When the Gibbs School at Cleveland and Larpenteur avenues fell to the wrecking ball in 2008, it was regarded by many as the end of an era. There is still a country school in the area, however, although its last student left nearly 90 years ago.
Logan School, once located at Hoyt Avenue and Shrub Street (now Chatsworth), lives on as a handsome residence at 1134 W. Hoyt, north of the Como Park golf course.
The school opened in 1888, with a stove to heat the single classroom and a bell in the rooftop turret ringing the beginning and end of the school day. Hundreds of boys and girls went to school there, but attendance waned with the opening of the new Como Park Elementary School to the south and Logan closed in the early 1920s.
Except for occasional use by neighborhood groups, the old schoolhouse sat vacant for nearly 15 years, until it was sold to a contractor who moved it several blocks west in 1937.

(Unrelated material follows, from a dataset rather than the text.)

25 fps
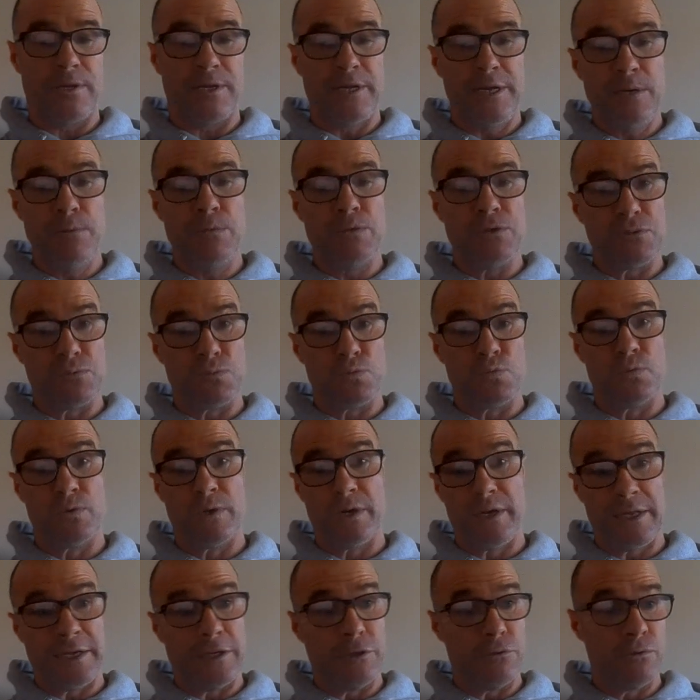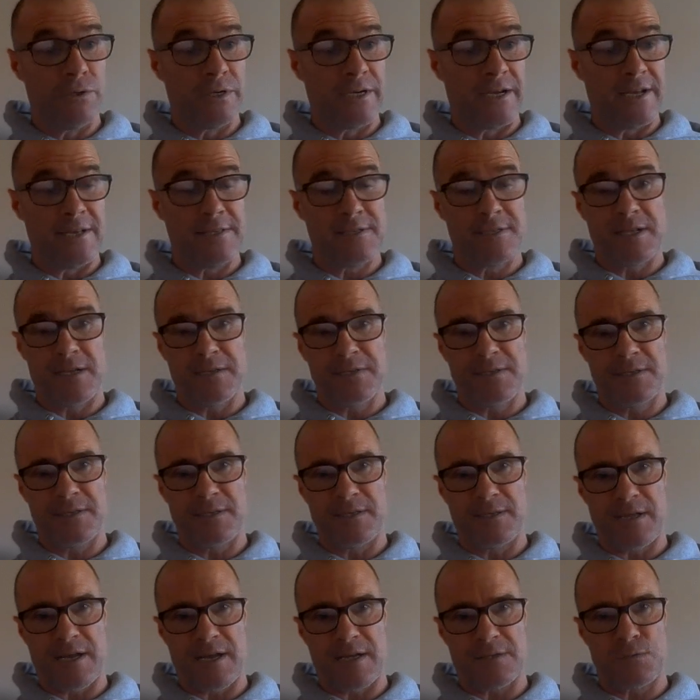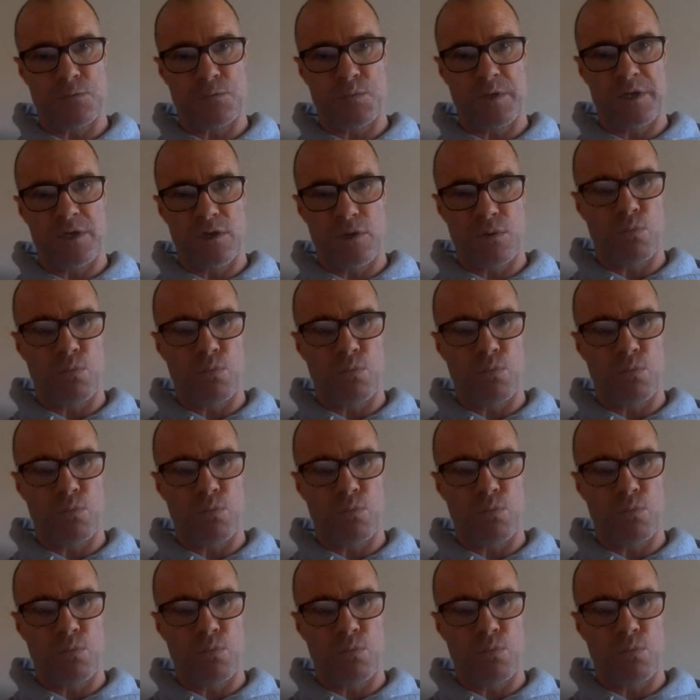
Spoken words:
And he was really good against Essendon last week.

In a newspaper story at the time, Carl W. Cummins, a prominent attorney and St. Paul civic leader, recounted how he’d taught at Logan three decades earlier while working his way through business college.
“In the one-room school, I had a group of fine children,” he told the St. Paul Dispatch. “Most of them came from small dairy or truck farms then operated in the neighborhood. I had to teach all eight grades . . . just as I would far out in the country. It kept me good and busy.”
Jan Graves and her late husband, Ed, purchased the property at 1134 W. Hoyt in 1978. They learned from a longtime resident that the few home owners in the area when the old school was moved were appalled at having a dilapidated structure plopped down in their midst.
Once it had been stuccoed and renovated, however, everyone came to terms with the new house on the block. The first owner-occupant was John S. McGrath, described in the city directory as a “justice of the peace at-large.” He was said to have officiated at marriage ceremonies in the den of his home.
The former schoolhouse held a special appeal for the Graves, both of whom came from families of educators. Jan was a music teacher with the Anoka-Hennepin School District and Ed worked with children at the St. Paul Schools’ Hancock-Hamline Learning Center.
“I’ve always loved this house,” said Jan Graves, “but when we moved in it had a really tiny kitchen. Once I finally started an expansion project, I learned just how well it was built, with hand-hewn boards 21 inches wide. We also had the place re-roofed at one point and it was fun to see where the bell tower had been situated.
“For me, there’s a special connection, thinking about what all transpired within these walls,” Graves said.
Roger Bergerson writes and explores history at his home in Como Park.